··· Task inputs ···

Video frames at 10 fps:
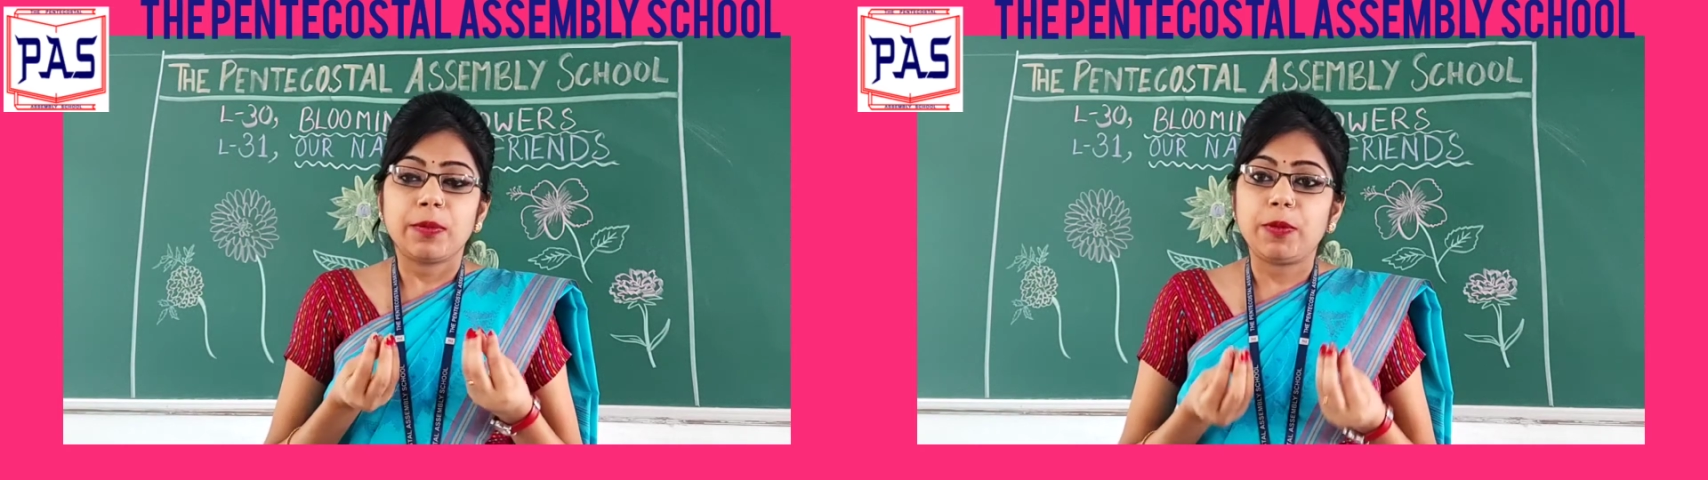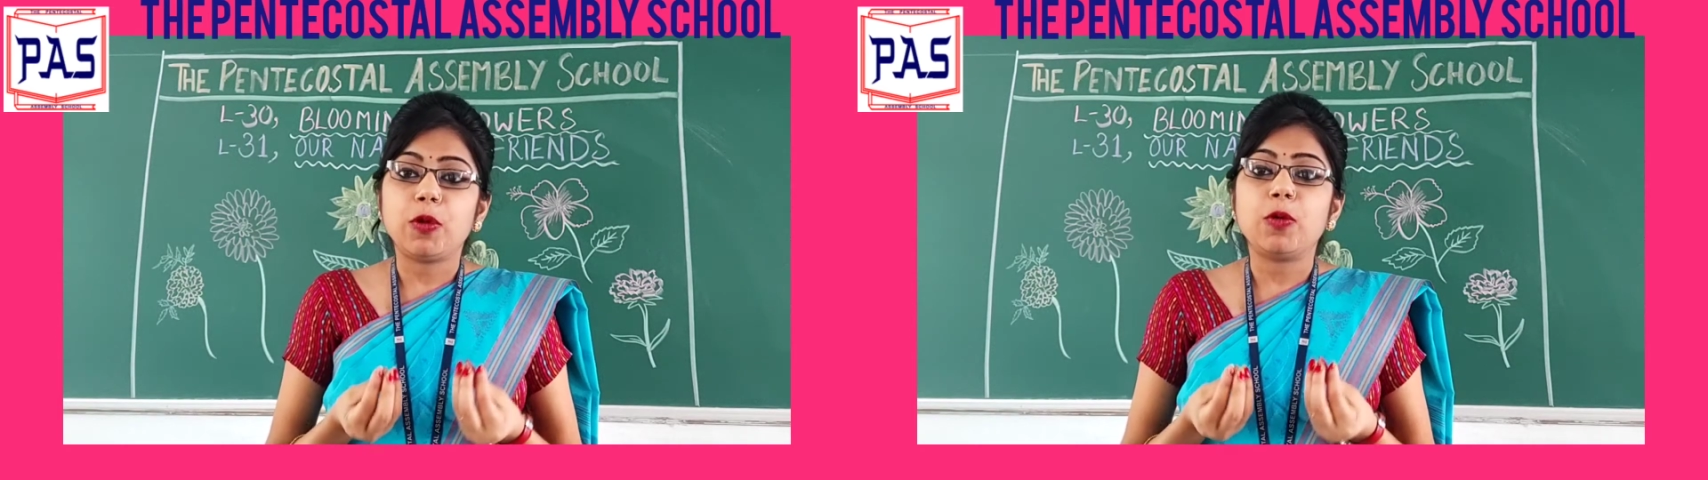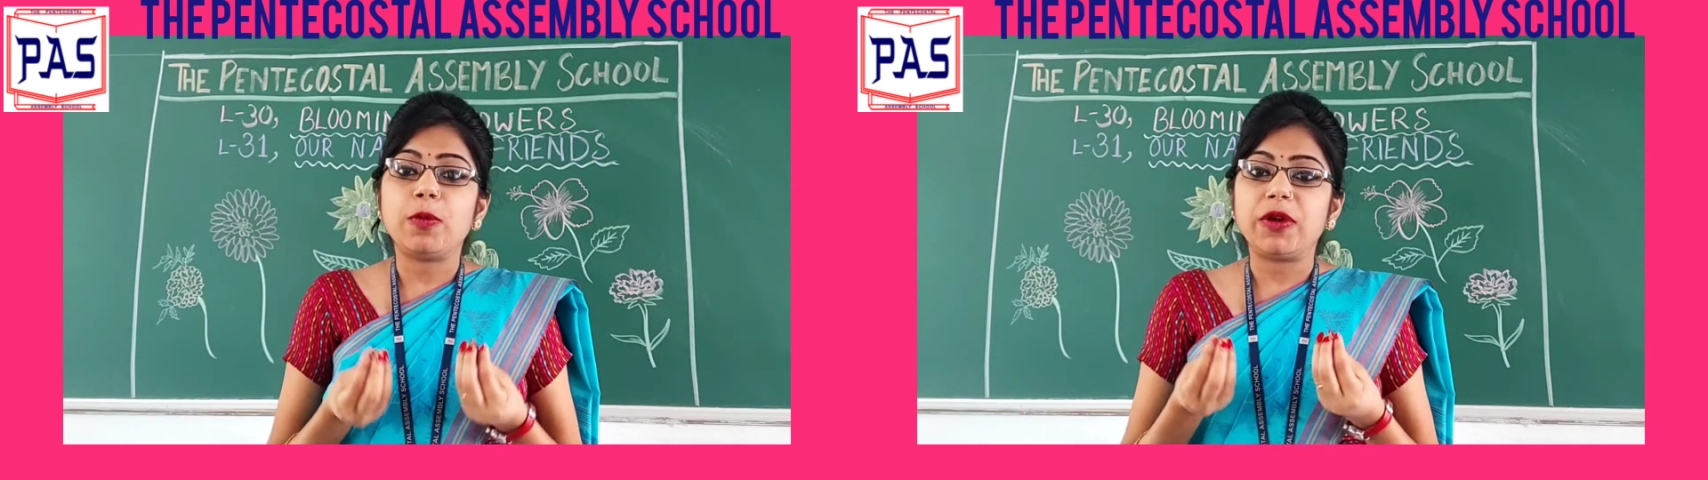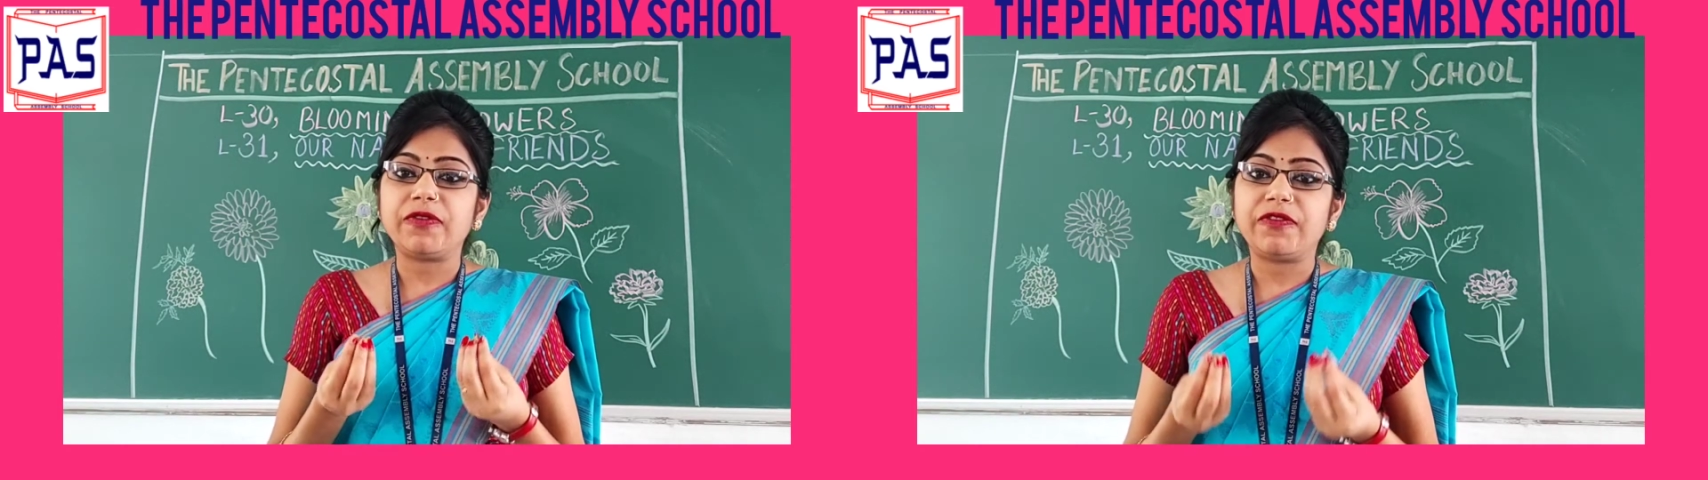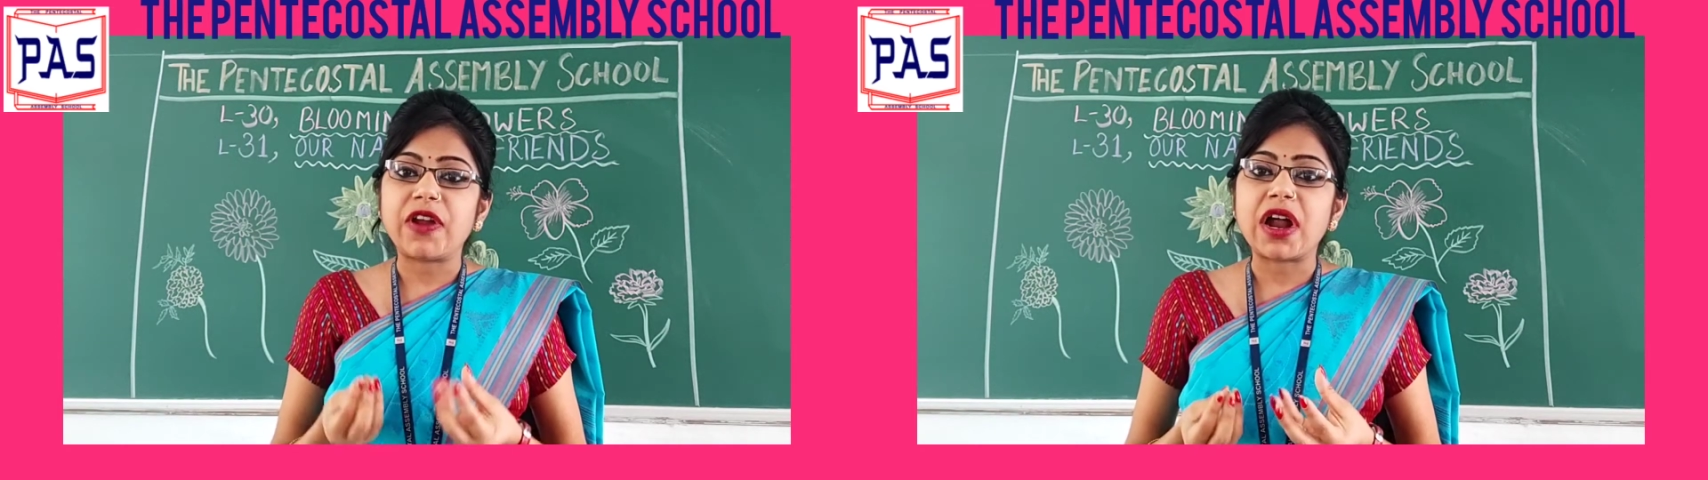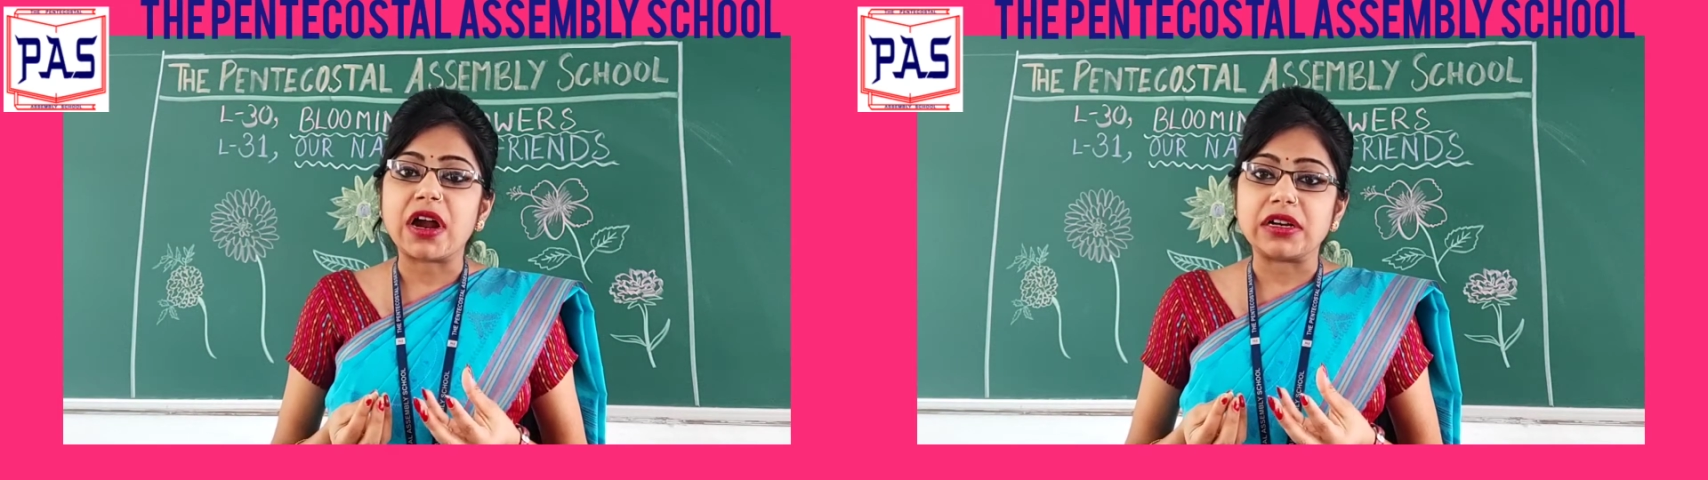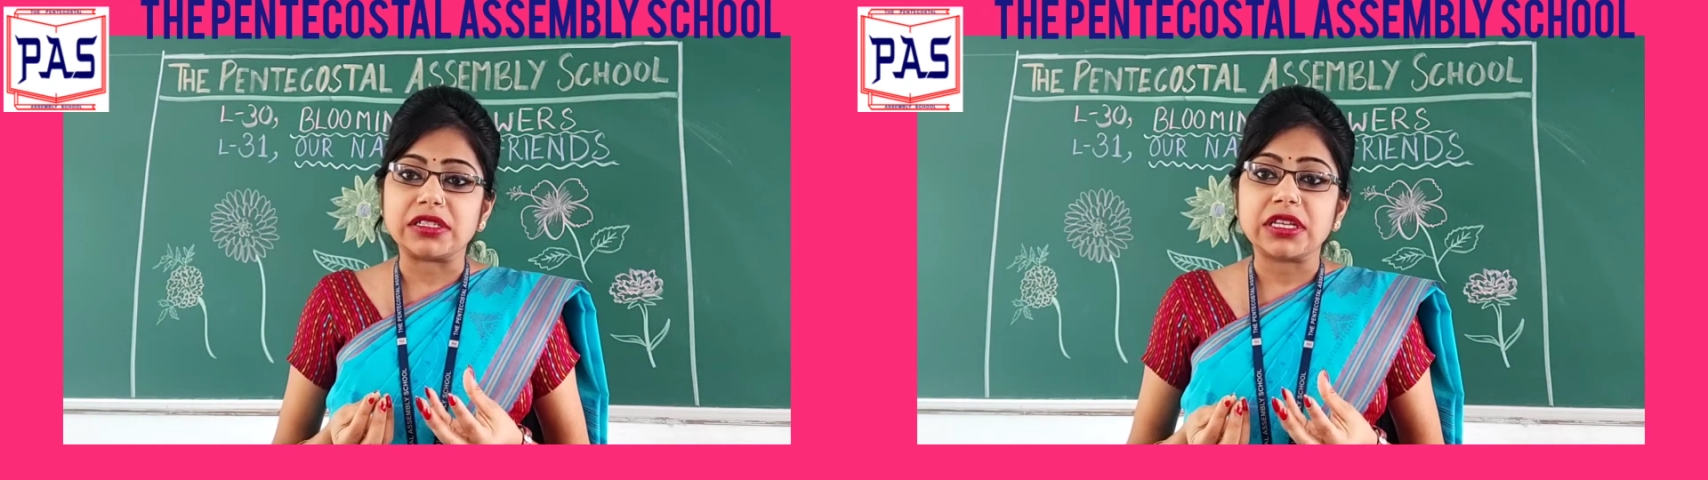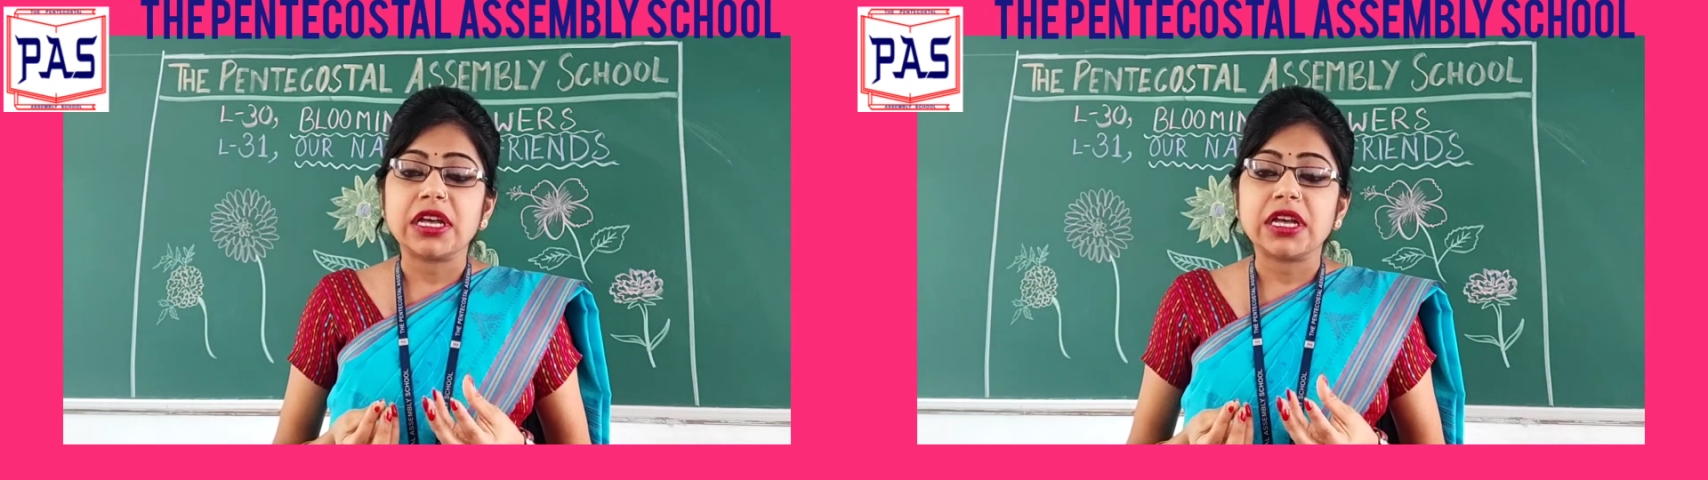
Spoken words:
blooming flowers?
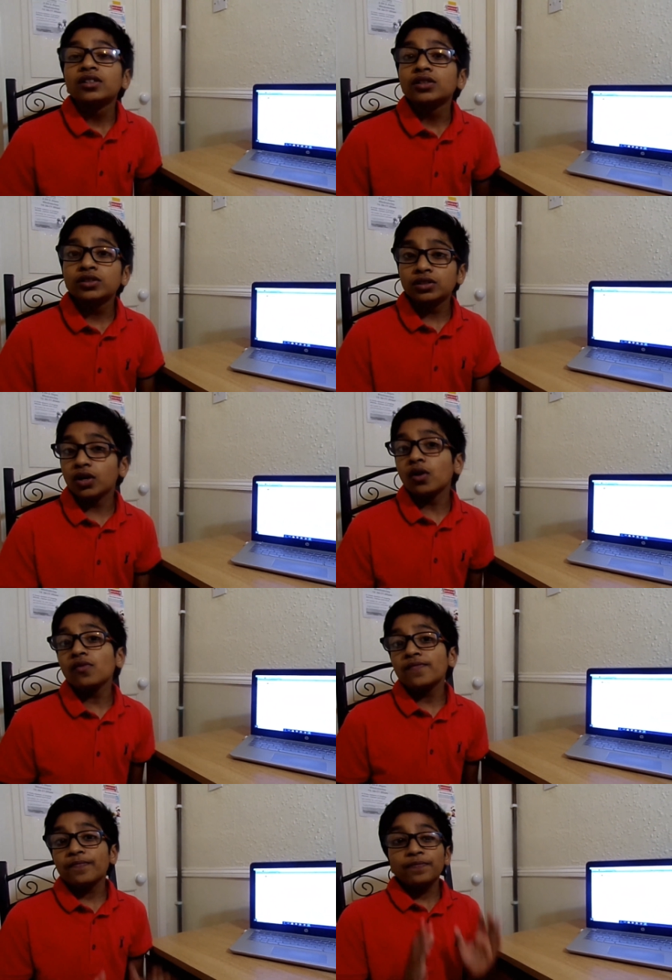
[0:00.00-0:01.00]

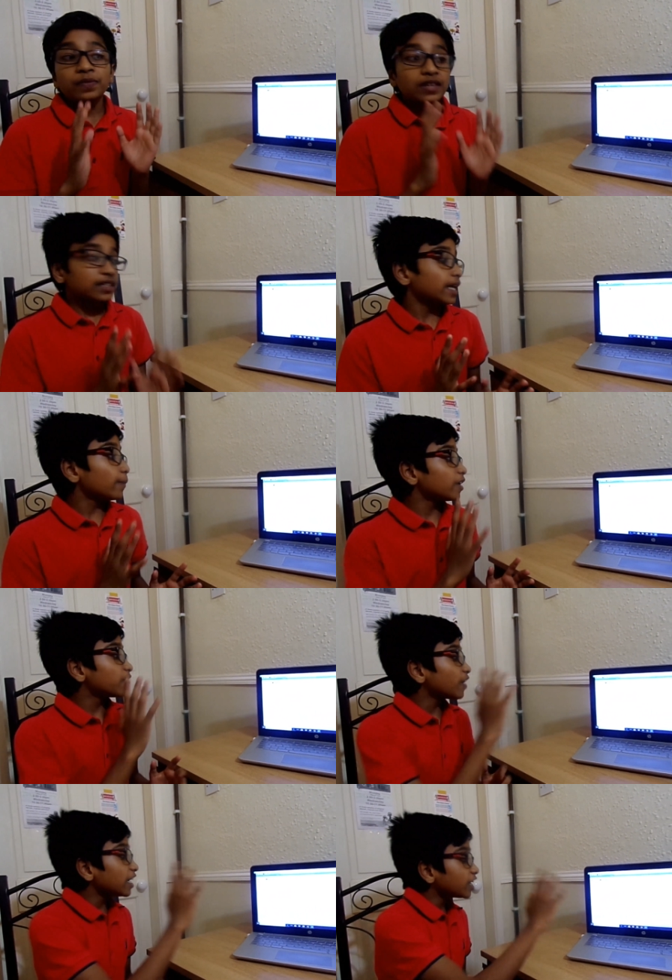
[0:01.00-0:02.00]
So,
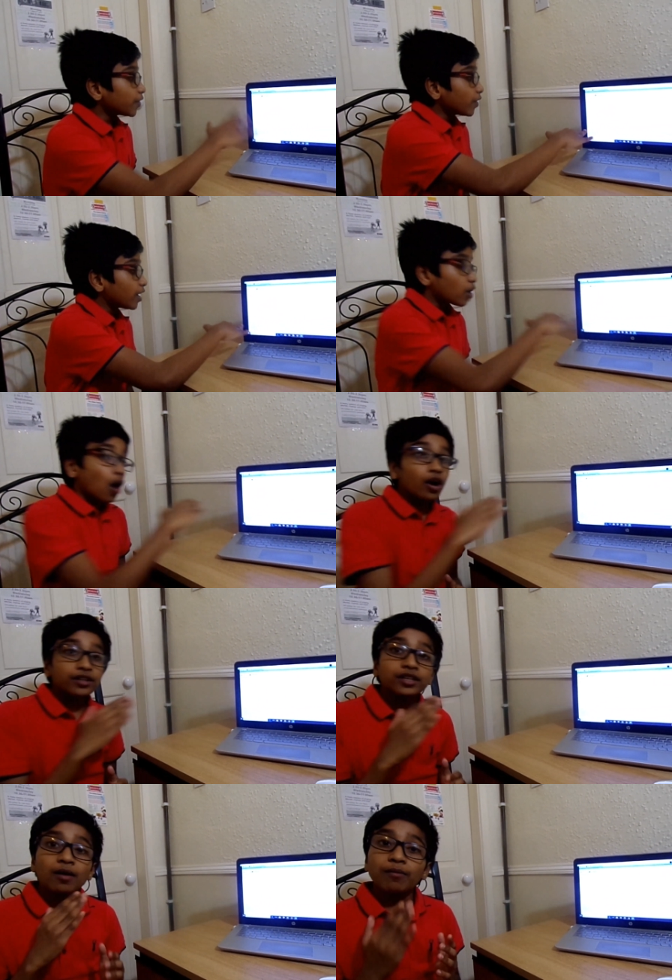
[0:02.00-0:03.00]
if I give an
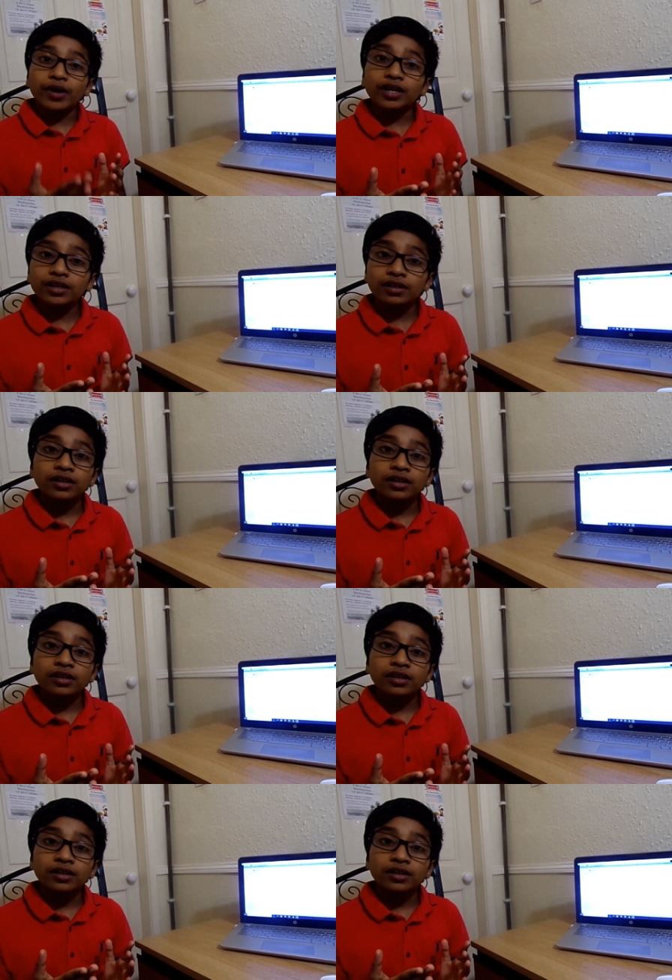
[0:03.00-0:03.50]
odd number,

···

Description of the task:
Every line from the one containing "[0:00.00-0:01.00]" through the end of the entries above is to be copied exactly; pictures are to be left out.

Task answer:
[0:00.00-0:01.00]

[0:01.00-0:02.00]
So,
[0:02.00-0:03.00]
if I give an
[0:03.00-0:03.50]
odd number,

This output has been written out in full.